Naf and Sardorf released the album Rock and Dhol in the year 2010. The duo worked out for two years for the album. It was an electro inspired album. The album consisted of 12 tracks and they also shot a video for one of the songs 'Let's dance'. Eleven songs from this album were brand new while the last one was an electro-mix version of Let's Dance. In this album, they also made the use of traditional Indian sounds like Sitar and Punjabi beats.

Discography

Filmography

Albums

Studio albums
Introducing (2005)
Crash And Burn (2007)
All Or Nothing ft.

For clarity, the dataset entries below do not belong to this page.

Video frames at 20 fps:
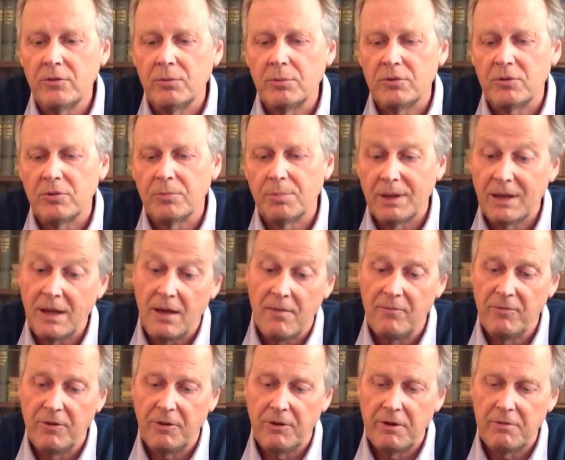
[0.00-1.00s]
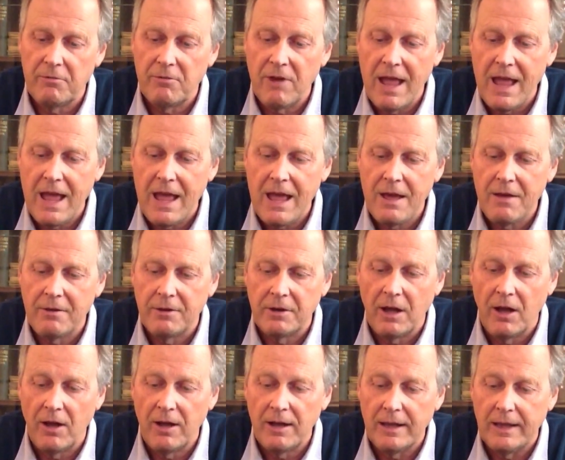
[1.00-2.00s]
which have become very rare and
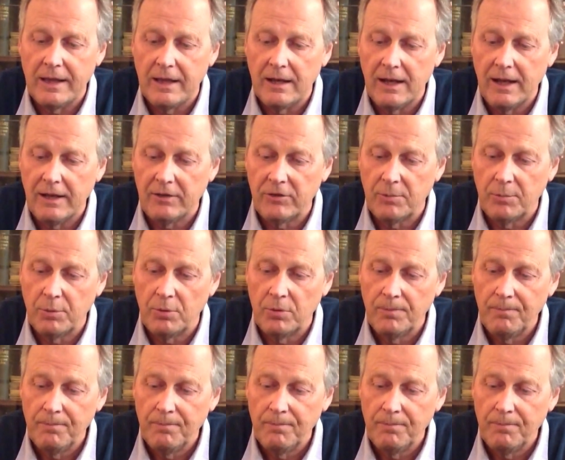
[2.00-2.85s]
highly collectible.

Bombay Rockers (Overseas album) (2008)
Rock And Dhol (2011)

Remix albums
Rock Tha Party (2004)

Stage shows
 COLOSSEUM 2010 College of Technology, Pantnagar G. B. Pant University of Agriculture and Technology
 Vivum Twelve, The International School Bangalore, in Whitefield, Bengaluru.
 G-Quasar 2013, Galgotias University, Greater Noida.

References

External links

June 2005 Archives – EGO Magazine
Meet the rockers The Telegraph, Calcutta – 21 May 2005

Danish people of Indian descent
Danish Sikhs
Danish male singers
Danish rock singers
Living people
Danish people of Punjabi descent
Year of birth missing (living people)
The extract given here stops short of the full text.